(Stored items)
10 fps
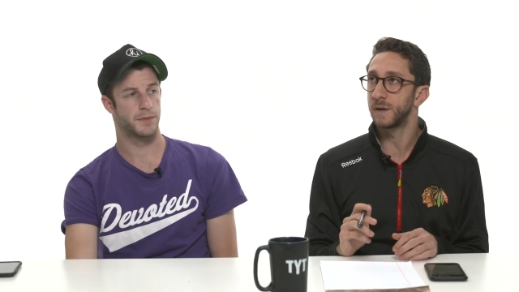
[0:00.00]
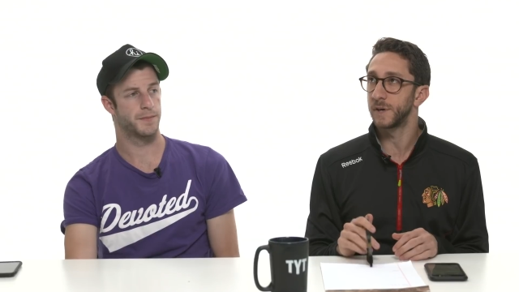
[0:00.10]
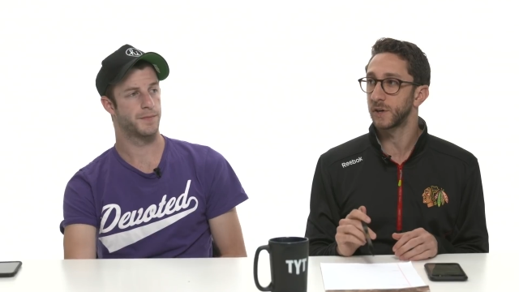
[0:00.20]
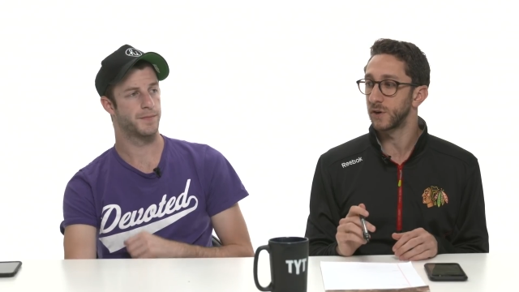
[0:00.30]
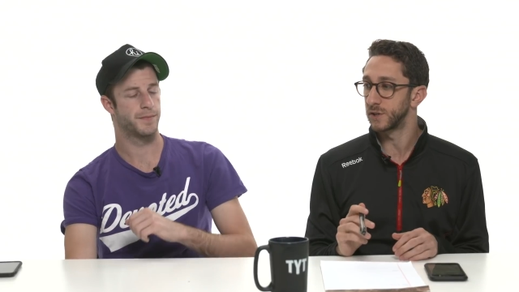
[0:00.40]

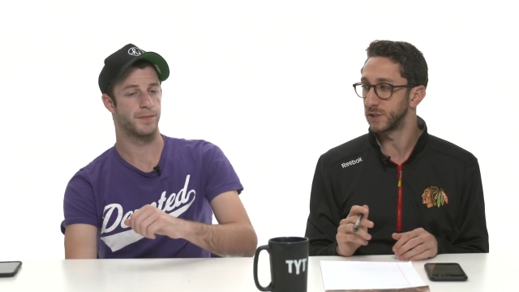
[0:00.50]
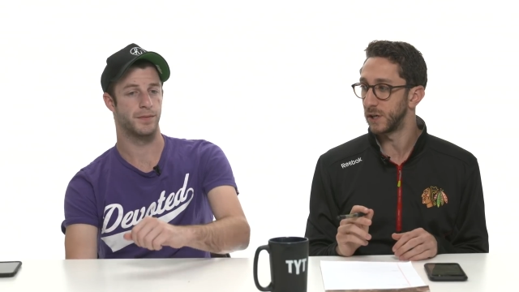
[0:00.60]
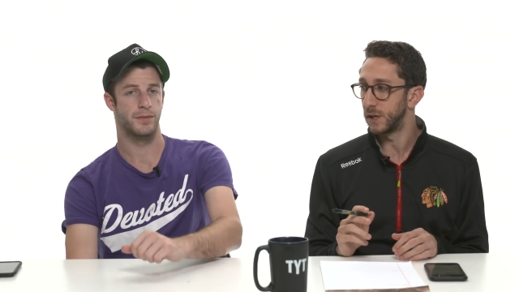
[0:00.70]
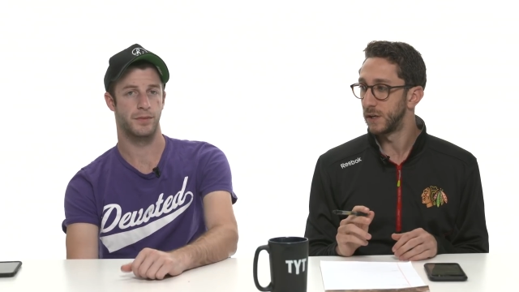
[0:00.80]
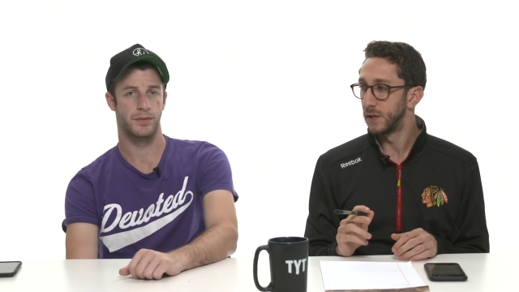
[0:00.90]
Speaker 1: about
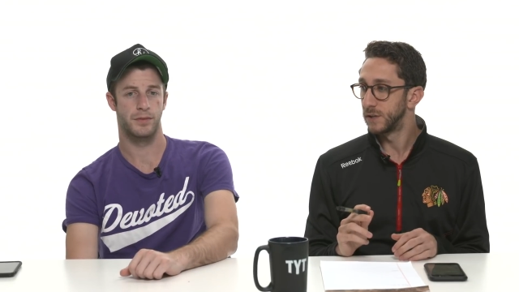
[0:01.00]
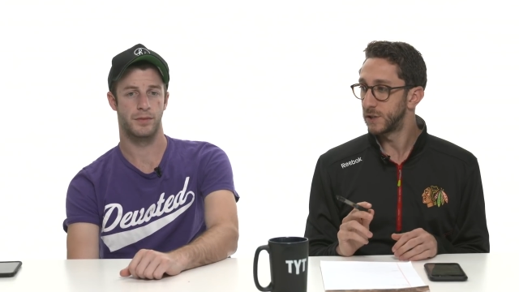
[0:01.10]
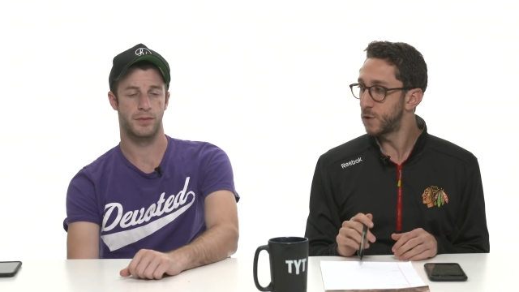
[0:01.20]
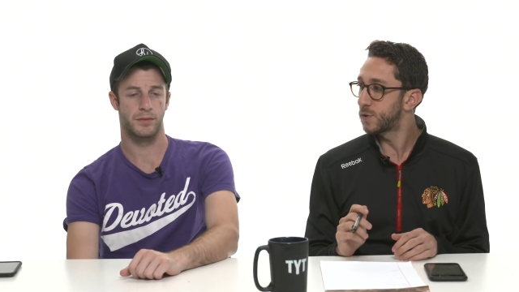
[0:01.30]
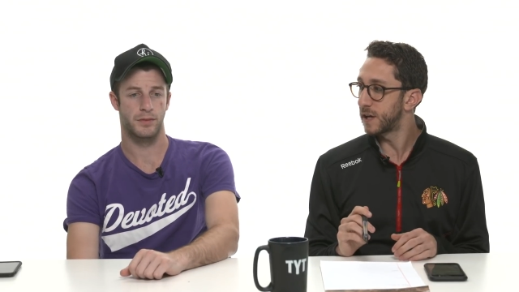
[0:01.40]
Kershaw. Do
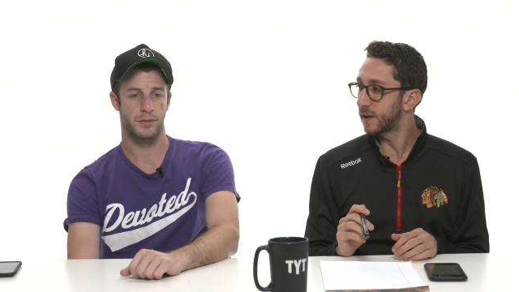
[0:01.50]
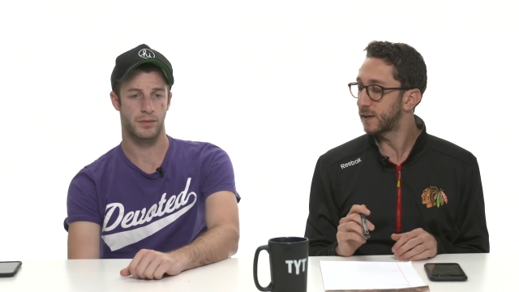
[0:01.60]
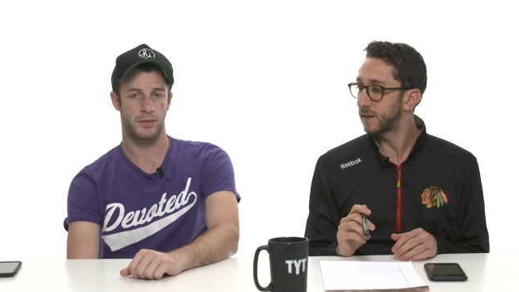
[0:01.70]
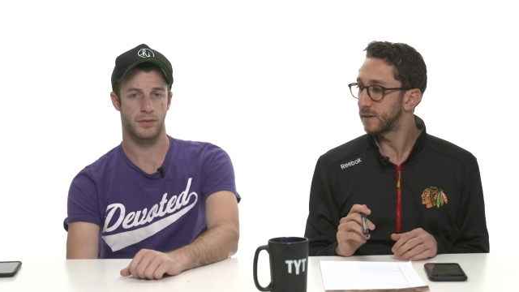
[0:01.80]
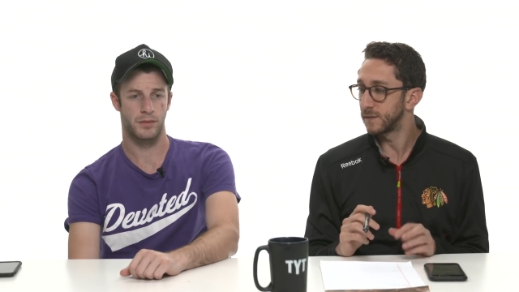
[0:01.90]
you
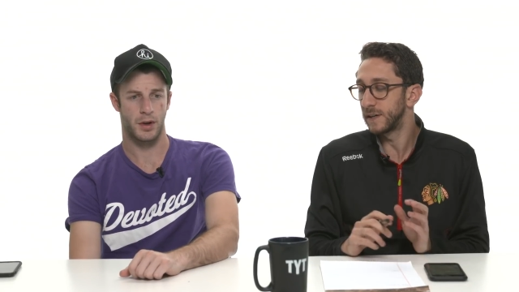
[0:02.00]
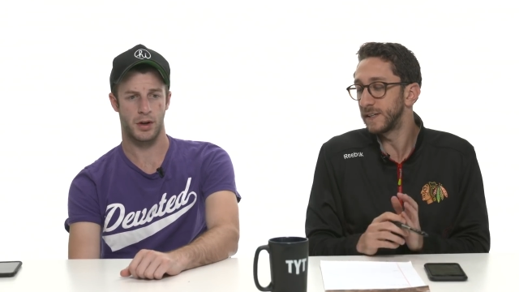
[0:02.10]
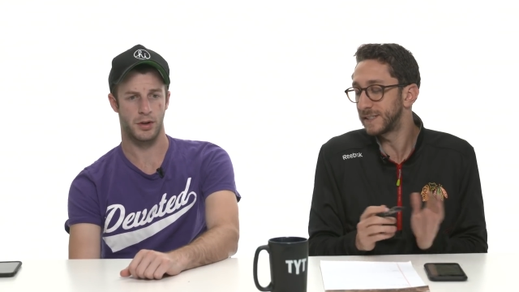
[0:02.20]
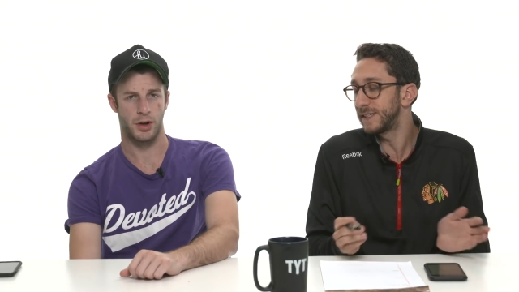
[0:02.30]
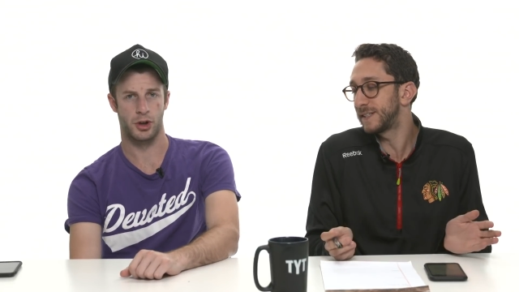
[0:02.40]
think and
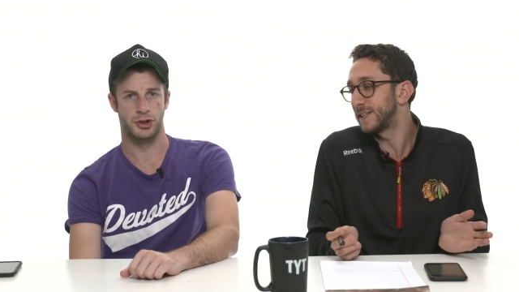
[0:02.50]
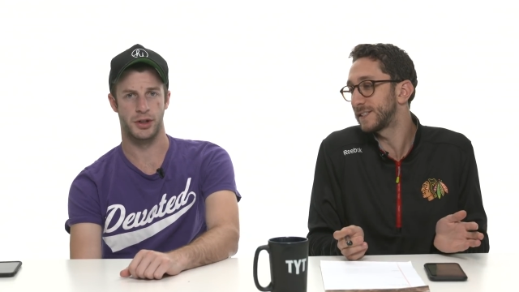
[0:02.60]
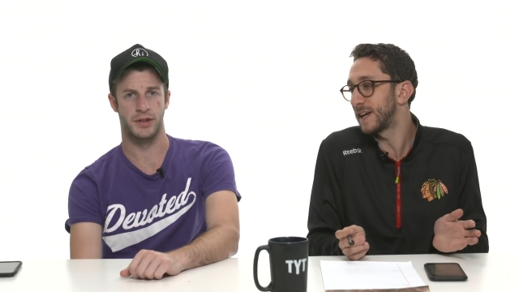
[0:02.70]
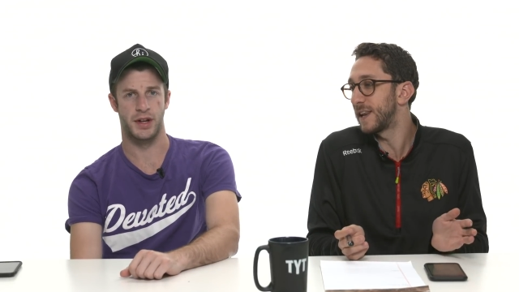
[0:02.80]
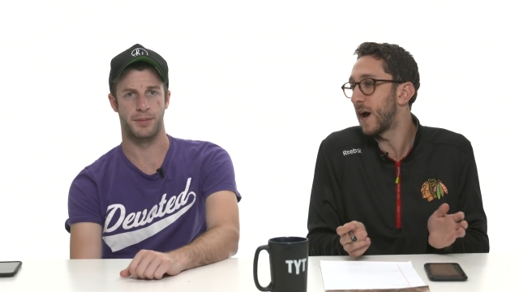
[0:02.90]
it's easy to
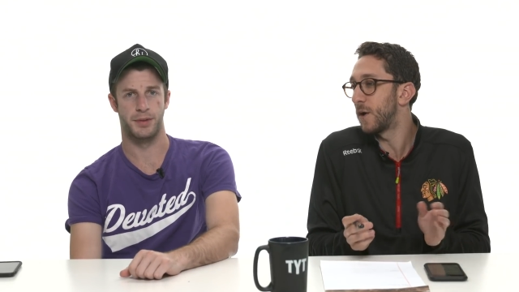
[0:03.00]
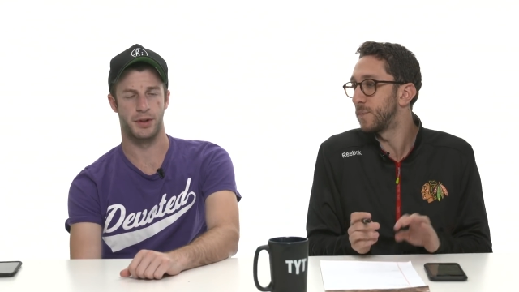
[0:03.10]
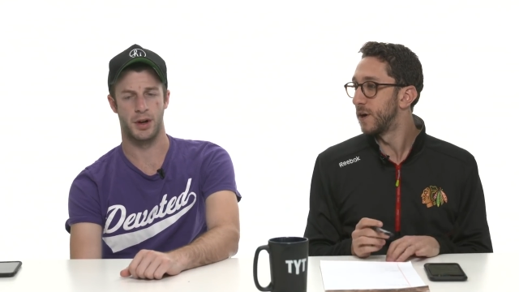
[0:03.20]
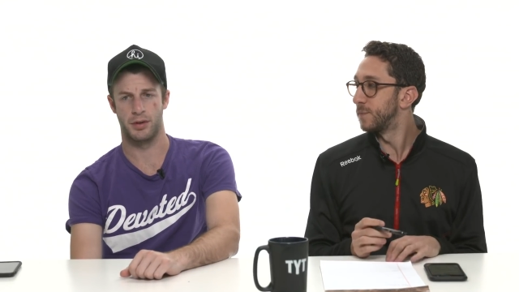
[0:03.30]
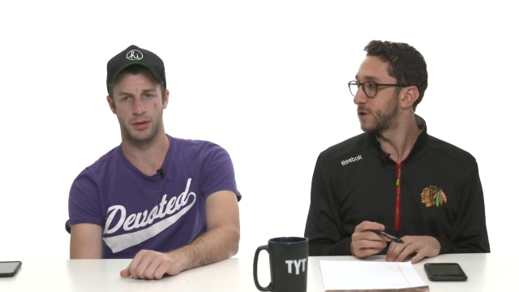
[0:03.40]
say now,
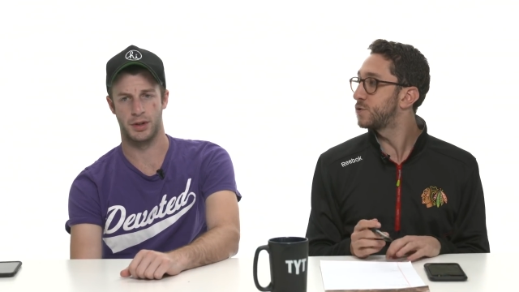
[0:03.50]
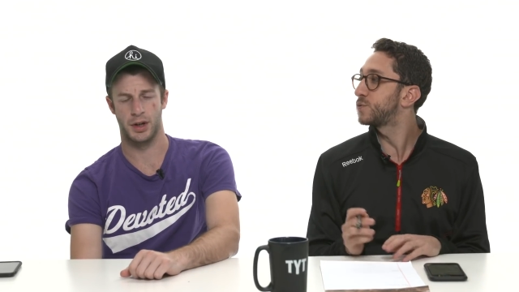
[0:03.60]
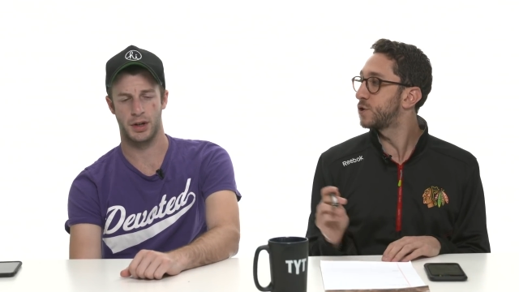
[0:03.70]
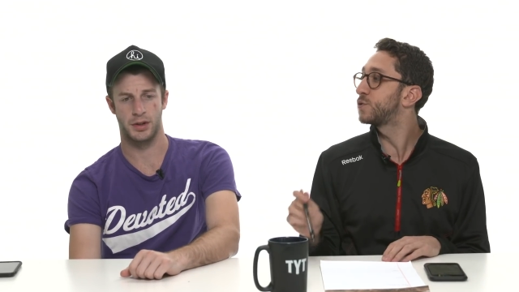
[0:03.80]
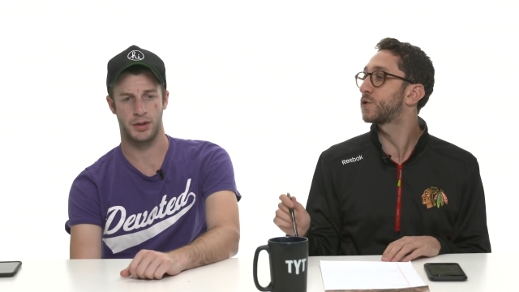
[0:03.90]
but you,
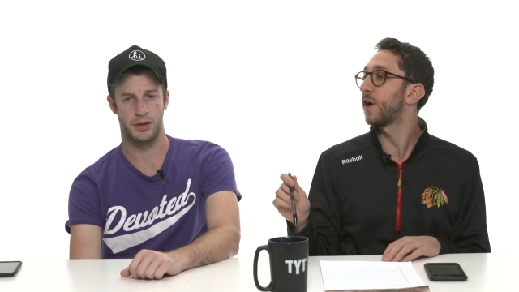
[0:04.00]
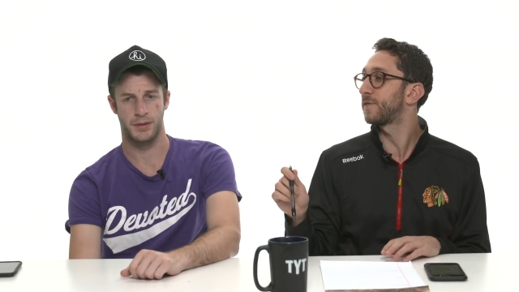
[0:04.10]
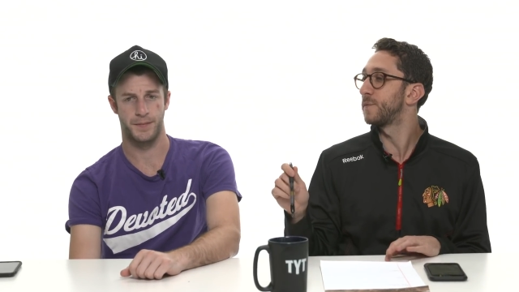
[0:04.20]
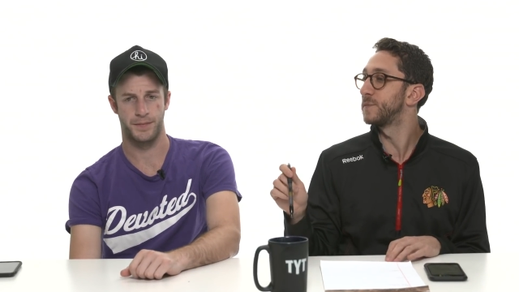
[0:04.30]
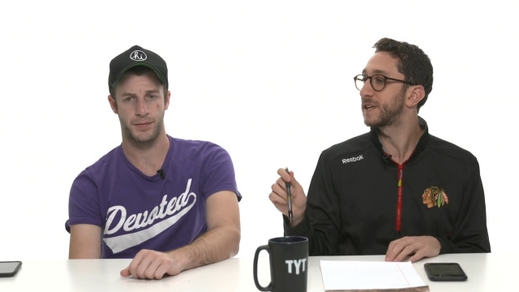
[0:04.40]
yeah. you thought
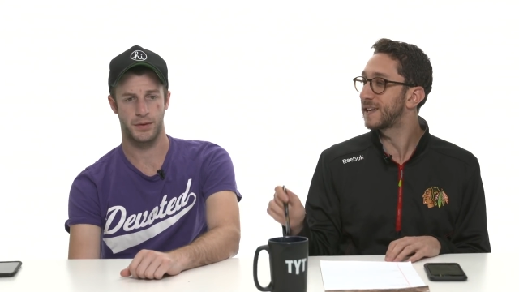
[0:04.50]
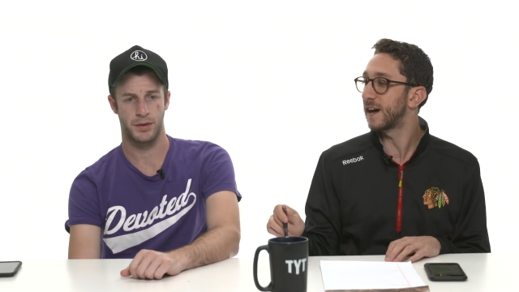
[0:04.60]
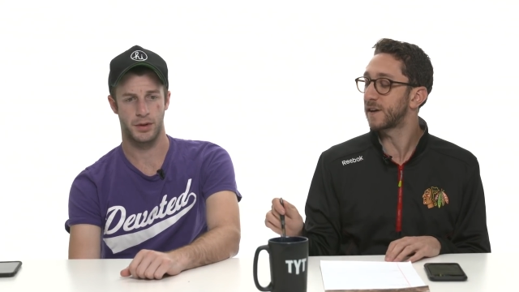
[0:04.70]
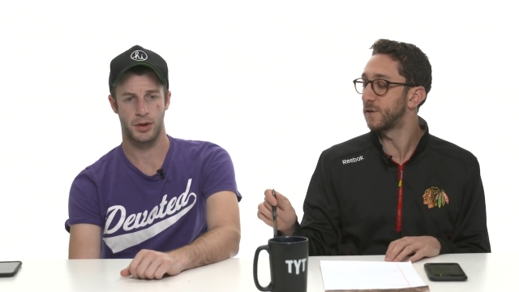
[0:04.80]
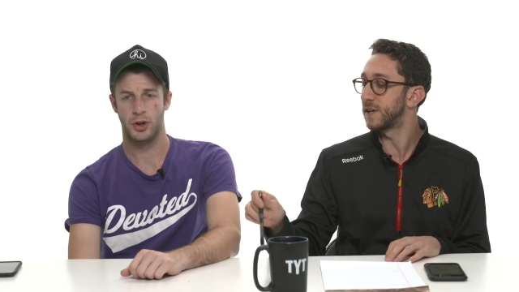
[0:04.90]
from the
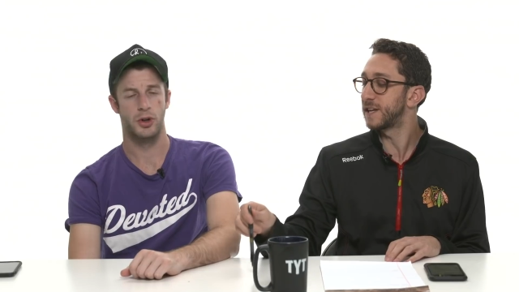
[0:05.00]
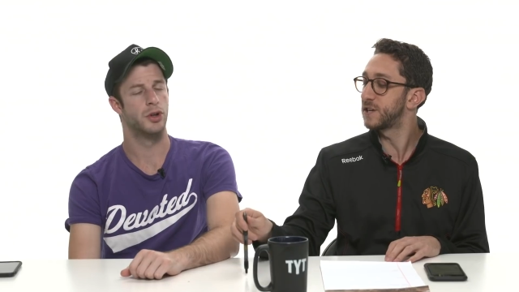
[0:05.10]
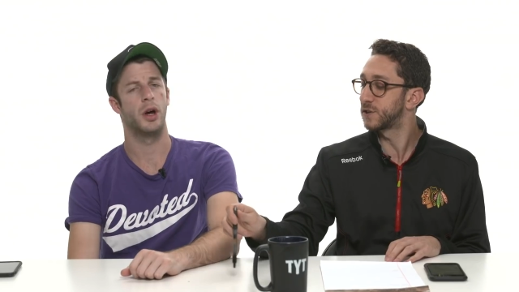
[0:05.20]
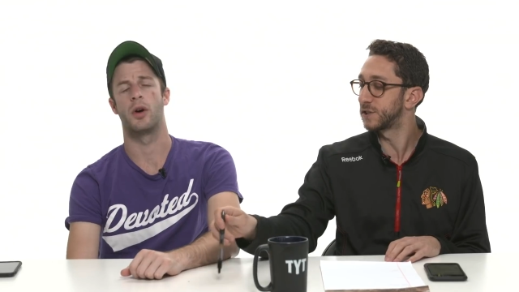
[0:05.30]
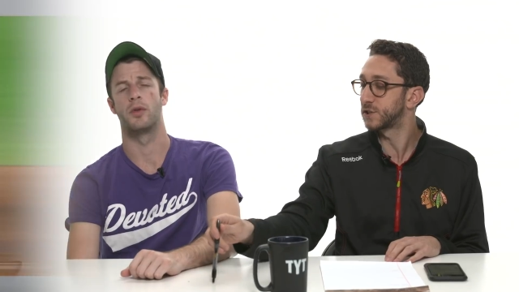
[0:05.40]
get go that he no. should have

• [Assigned task] Return each line above exactly; any pictures are to be skipped.

• [Response to this task]
10 fps
[0:00.00]
[0:00.10]
[0:00.20]
[0:00.30]
[0:00.40]

[0:00.50]
[0:00.60]
[0:00.70]
[0:00.80]
[0:00.90]
Speaker 1: about
[0:01.00]
[0:01.10]
[0:01.20]
[0:01.30]
[0:01.40]
Kershaw. Do
[0:01.50]
[0:01.60]
[0:01.70]
[0:01.80]
[0:01.90]
you
[0:02.00]
[0:02.10]
[0:02.20]
[0:02.30]
[0:02.40]
think and
[0:02.50]
[0:02.60]
[0:02.70]
[0:02.80]
[0:02.90]
it's easy to
[0:03.00]
[0:03.10]
[0:03.20]
[0:03.30]
[0:03.40]
say now,
[0:03.50]
[0:03.60]
[0:03.70]
[0:03.80]
[0:03.90]
but you,
[0:04.00]
[0:04.10]
[0:04.20]
[0:04.30]
[0:04.40]
yeah. you thought
[0:04.50]
[0:04.60]
[0:04.70]
[0:04.80]
[0:04.90]
from the
[0:05.00]
[0:05.10]
[0:05.20]
[0:05.30]
[0:05.40]
get go that he no. should have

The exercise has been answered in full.